Rwandan band to perform in the United States

The Good Ones live at Womad, Charlton Park, Wiltshire, in 2014. / Courtesy

A Rwandan band, ‘The Good Ones’, will do a tour performance in the United States for the first time. The new album titled Rwanda, You Should Be Loved, a twelve-track album featuring various stars, will officially be released by Anti Records on November 8. The band will stage their performances in 10 different places across America starting September 24 in Seattle and concluding the tour in Los Angeles on October 5.   

In addition to the album tour, the band has also released a new single in Kinyarwanda titled The Farmer, with an exquisite lyric video that translates the song to English. Featuring a single acoustic guitar, the track celebrates the critical role farmers play in a country in providing food, and how ironically, farmers themselves often cannot feed their own families. 


Their producer and Grammy award winner, Ian Brennan, on the 20th Commemoration of the 1994 Genocide against the Tutsi, arranged for the band, then a vocal group from the dusty back streets of Kigali, to take their first flight to the Womad World Music festival in Wiltshire, London where they had a warm-up show.


Brennan, who has worked with other bands from Africa and Asia, says, “The bands with the most artistic ability also tend to be insightful about other aspects of their lives. First and foremost, they are just pleased their music is even out there.”


He added, “It breaks my heart when music that should be accessible to us doesn’t get a hearing.” Which accounts for his commitment to diversifying international music.

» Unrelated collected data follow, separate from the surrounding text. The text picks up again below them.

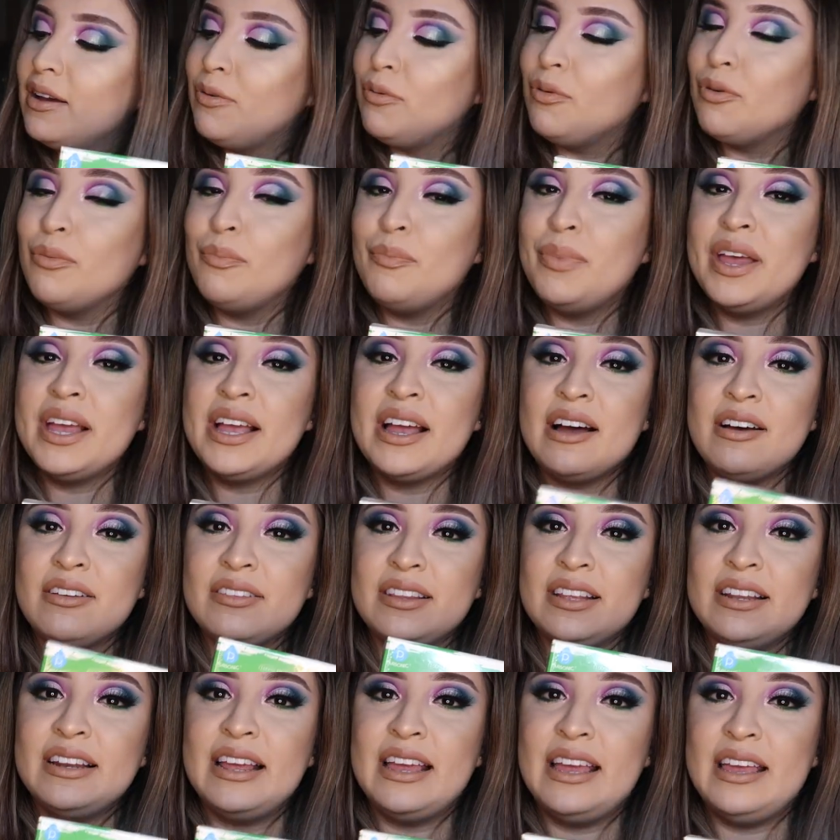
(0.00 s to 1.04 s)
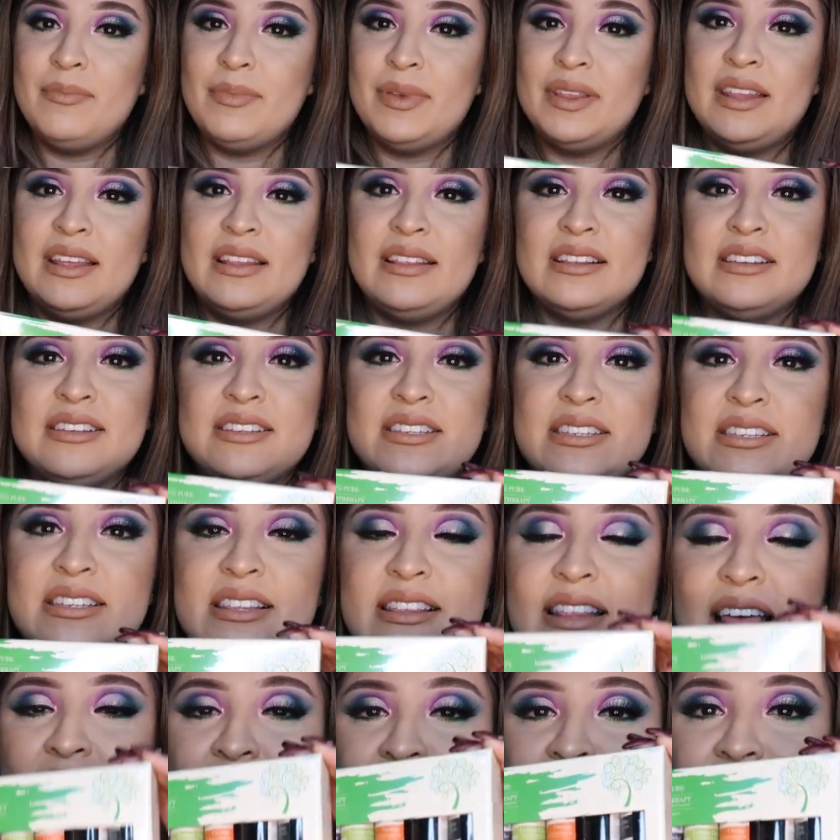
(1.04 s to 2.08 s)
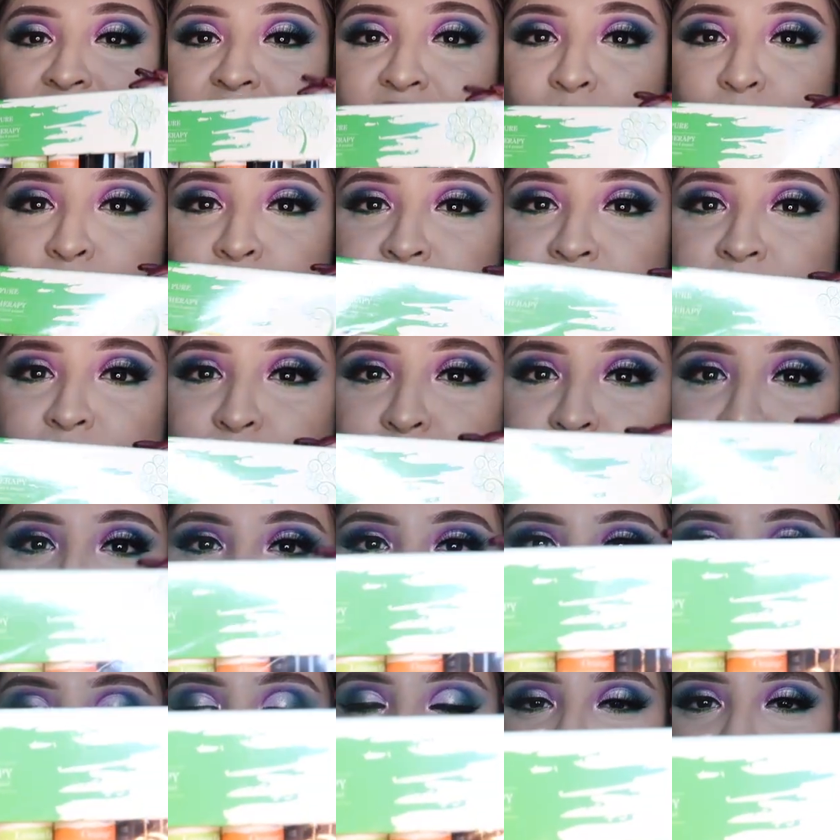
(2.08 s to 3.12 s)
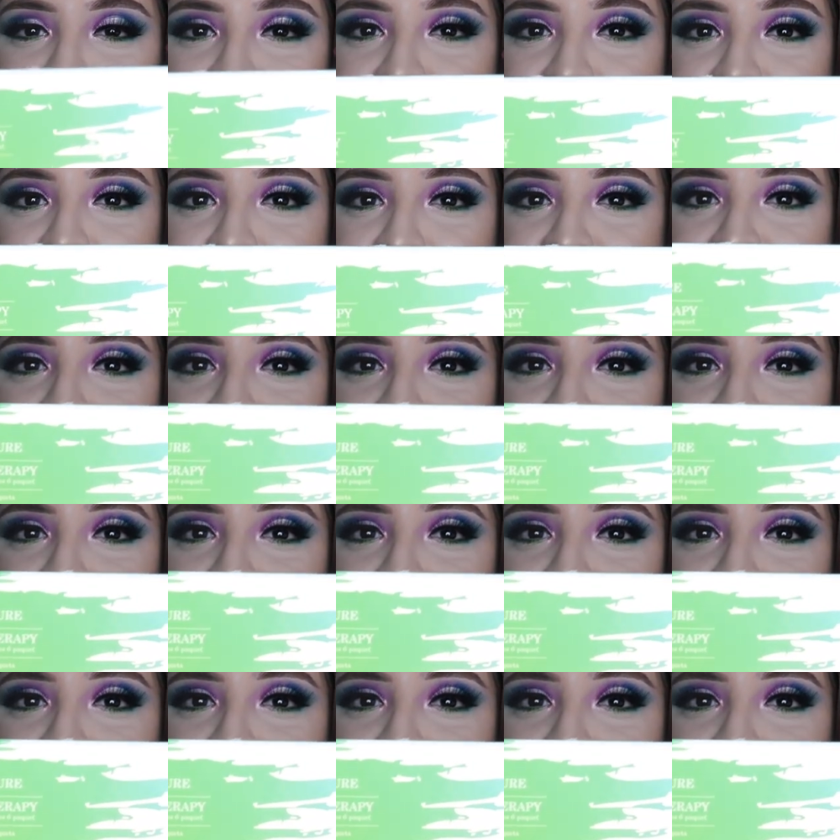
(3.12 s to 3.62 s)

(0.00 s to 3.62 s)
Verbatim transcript: we'll pick out the name and then this that lucky winner will win this little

The three members (formerly four) work collaboratively. Primary songwriter Kazigira interweaves intricate harmonies with Janvier Havugimana in a fashionable style while Javan Mahoro lends additional background vocals and percussion on select songs. 

Bandleader Kazigira originally composed over 40 songs for the album. Most were meditations on his now 13-year-old daughter, Marie-Claire, and the life-threatening tumor that has afflicted her left eye. The recording was done live without overdubs on Adrien’s farm.

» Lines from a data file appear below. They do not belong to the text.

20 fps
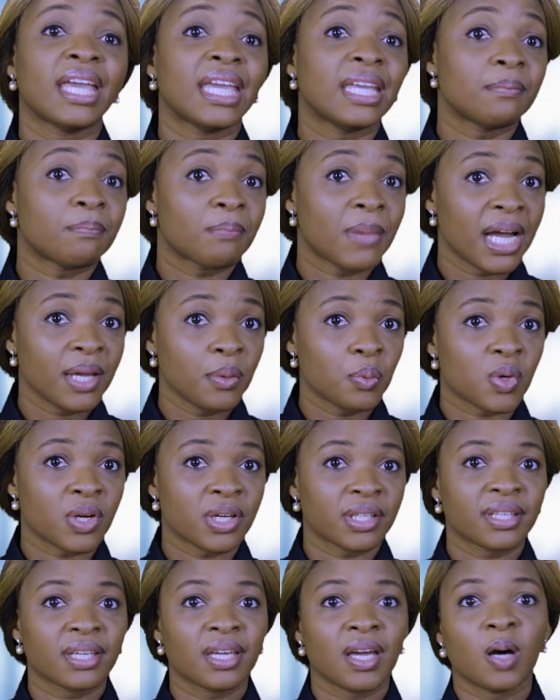In my
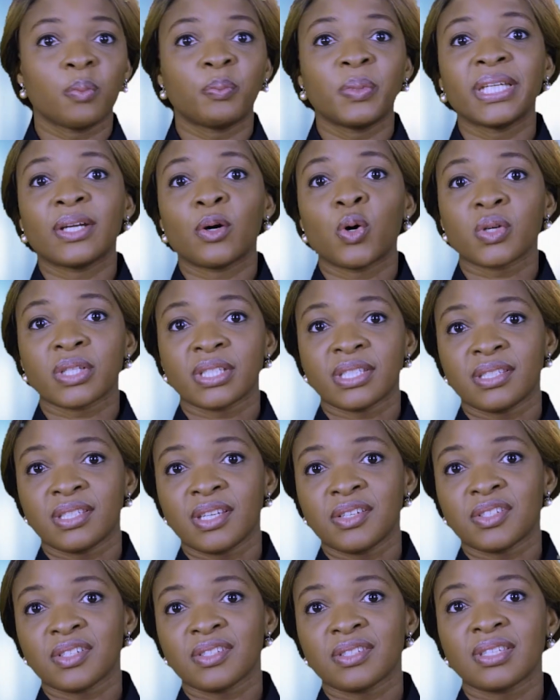work helping
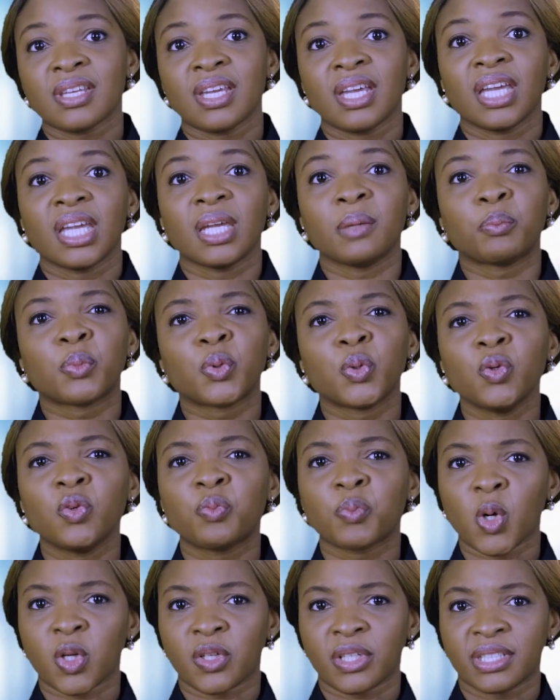organizations
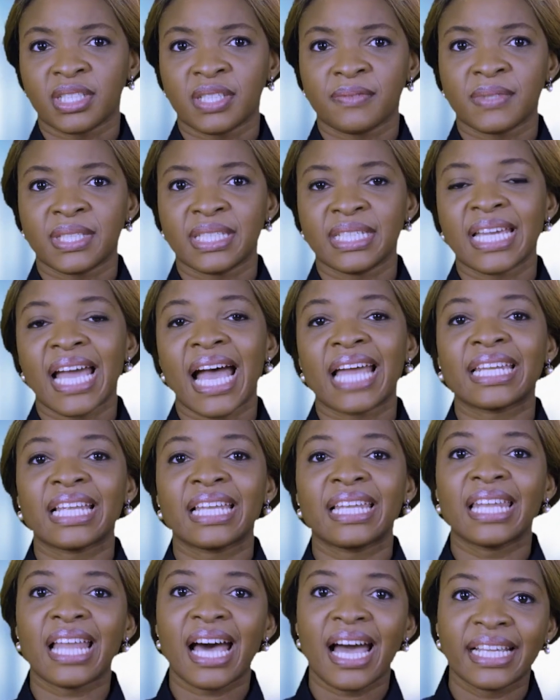improve productivity and
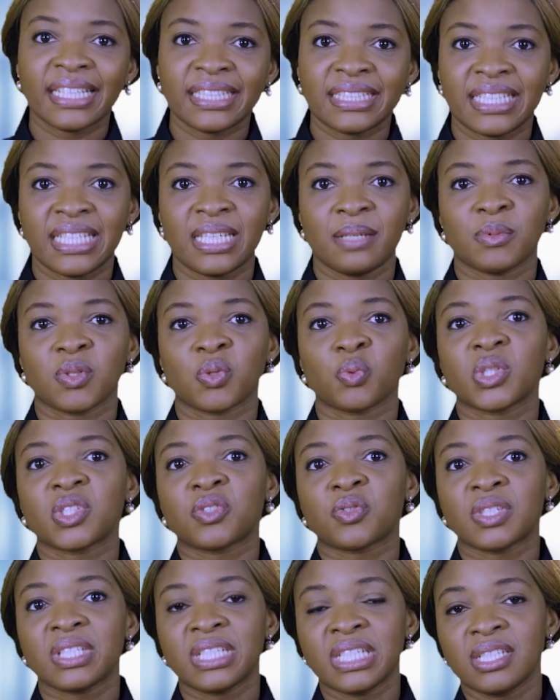align teams with
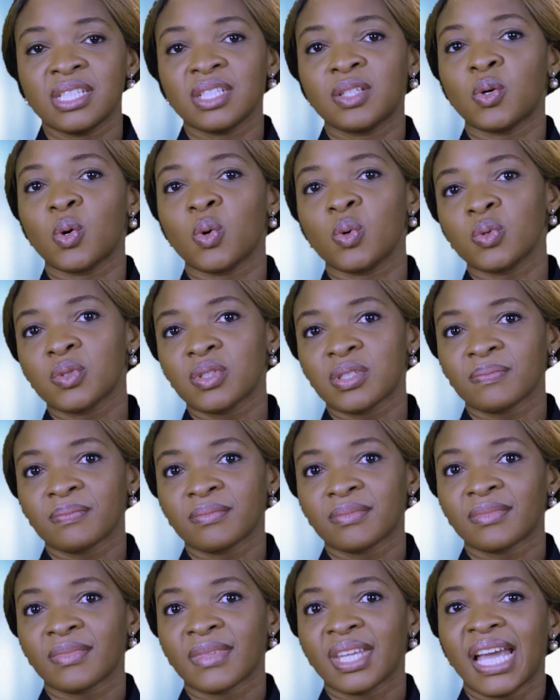strategic goals,
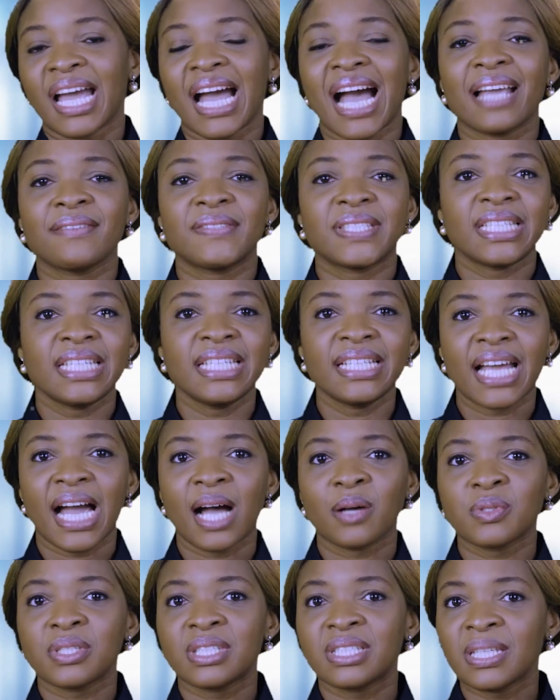I've seen
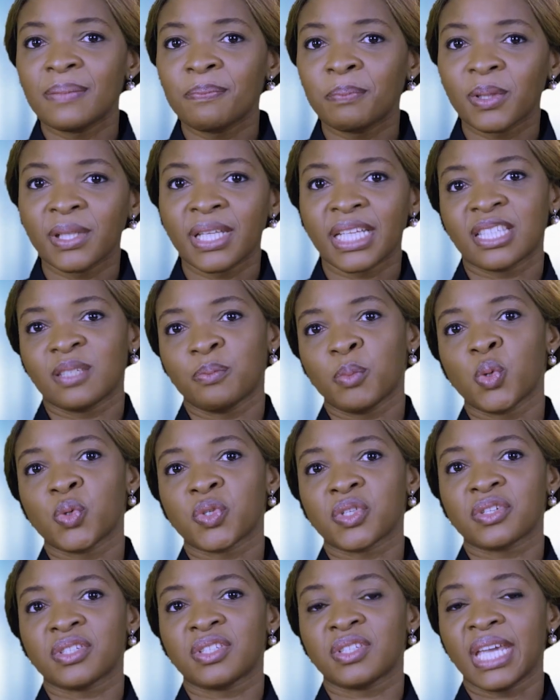how simple
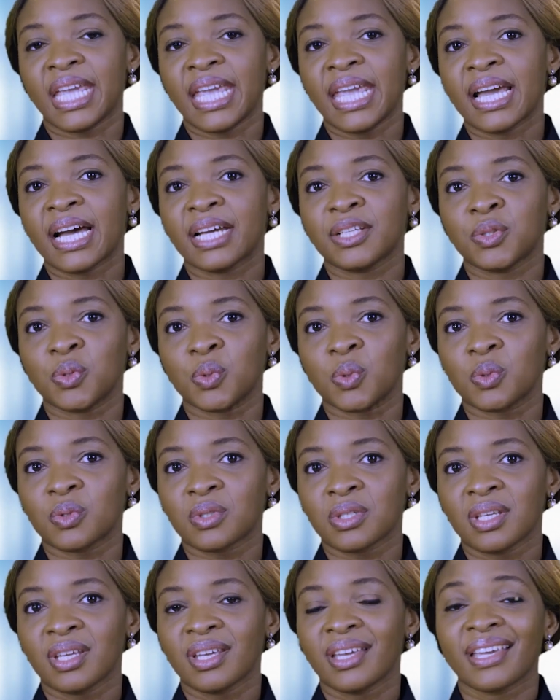exposure to AI tools
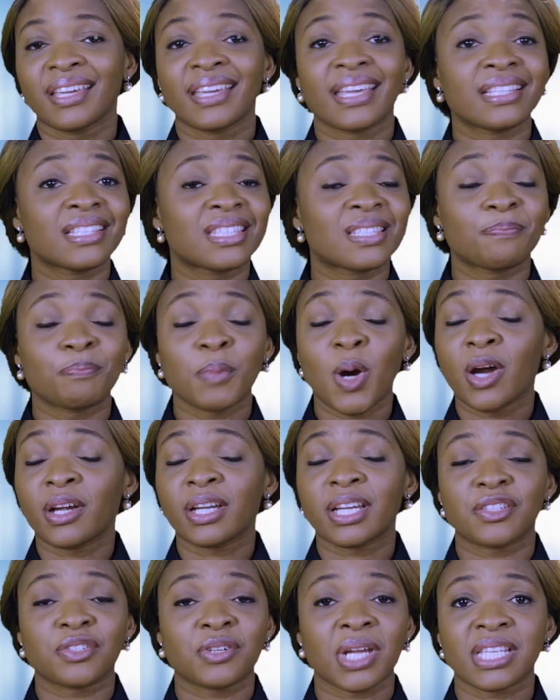can
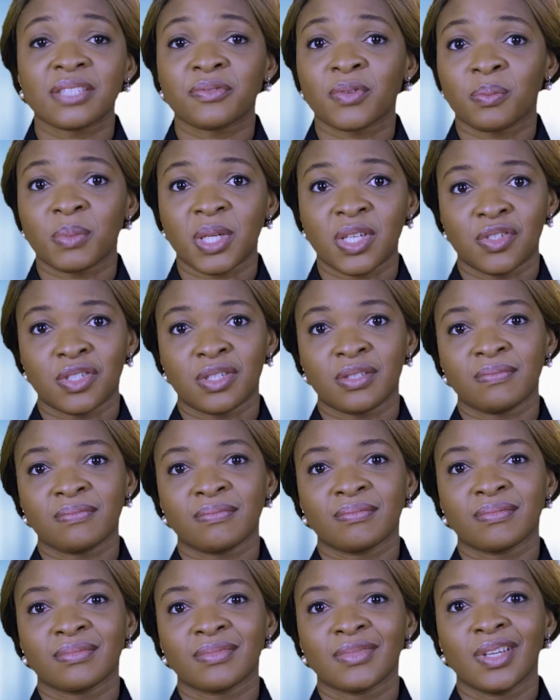spark a transformation,
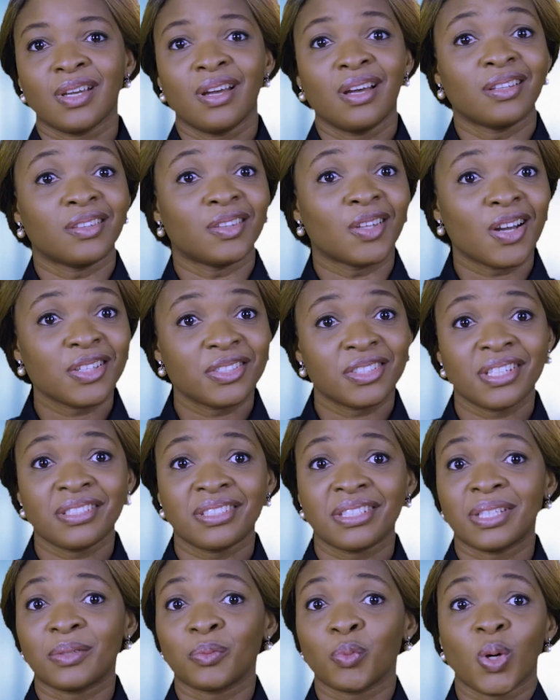not
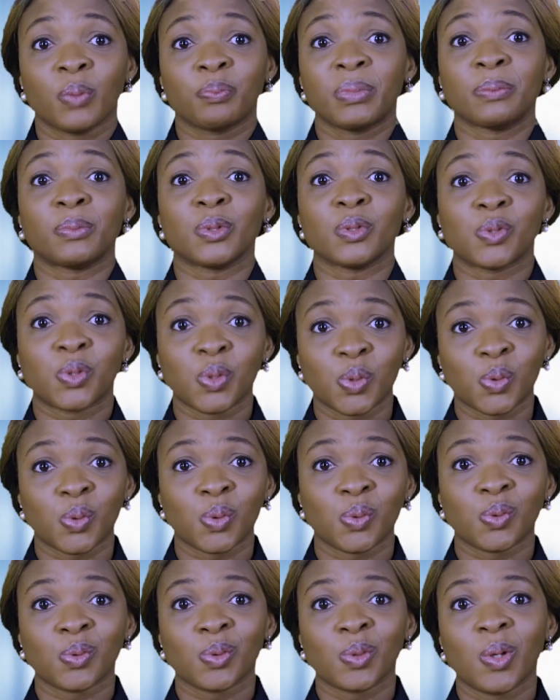just in what people
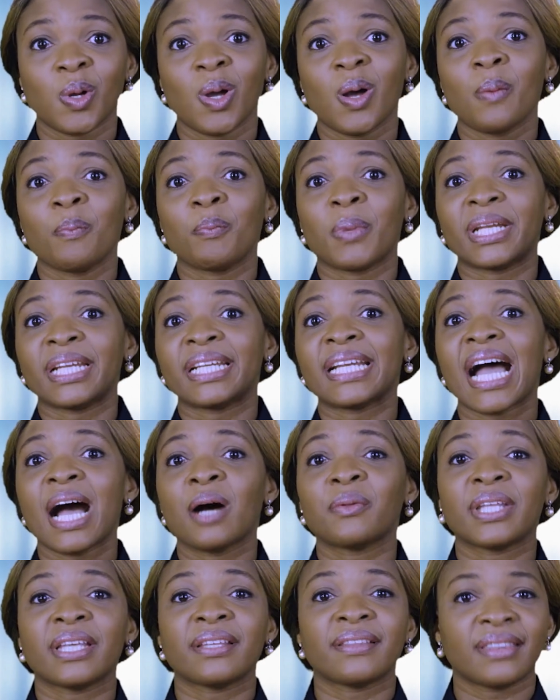do, but in
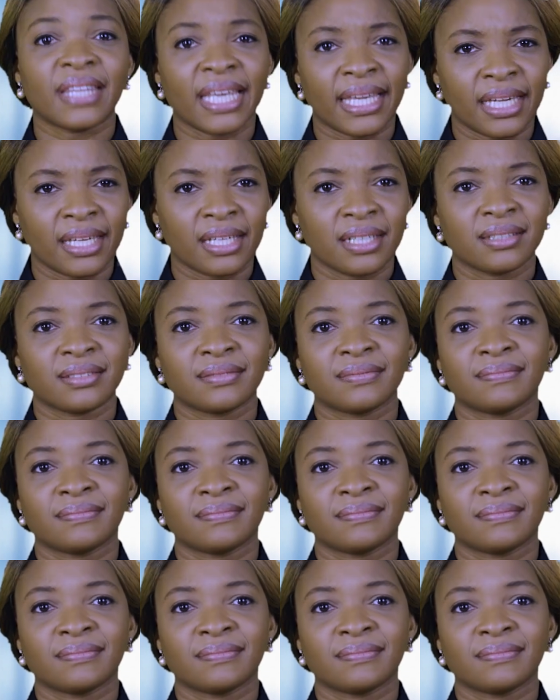how they think.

In 1978, when they were still children, the group’s core members were first taught music by co-lead singer Havugimana’s older brother, who was blind and later victimized during the 1994 Genocide against the Tutsi. They formed the band as a healing process after the Genocide. It was an active attempt to seek out literally “the good ones” after having endured and witnessed unthinkable horrors.

The band is one of the small but gradually increasing numbers of Rwandan artists who make it to international stages.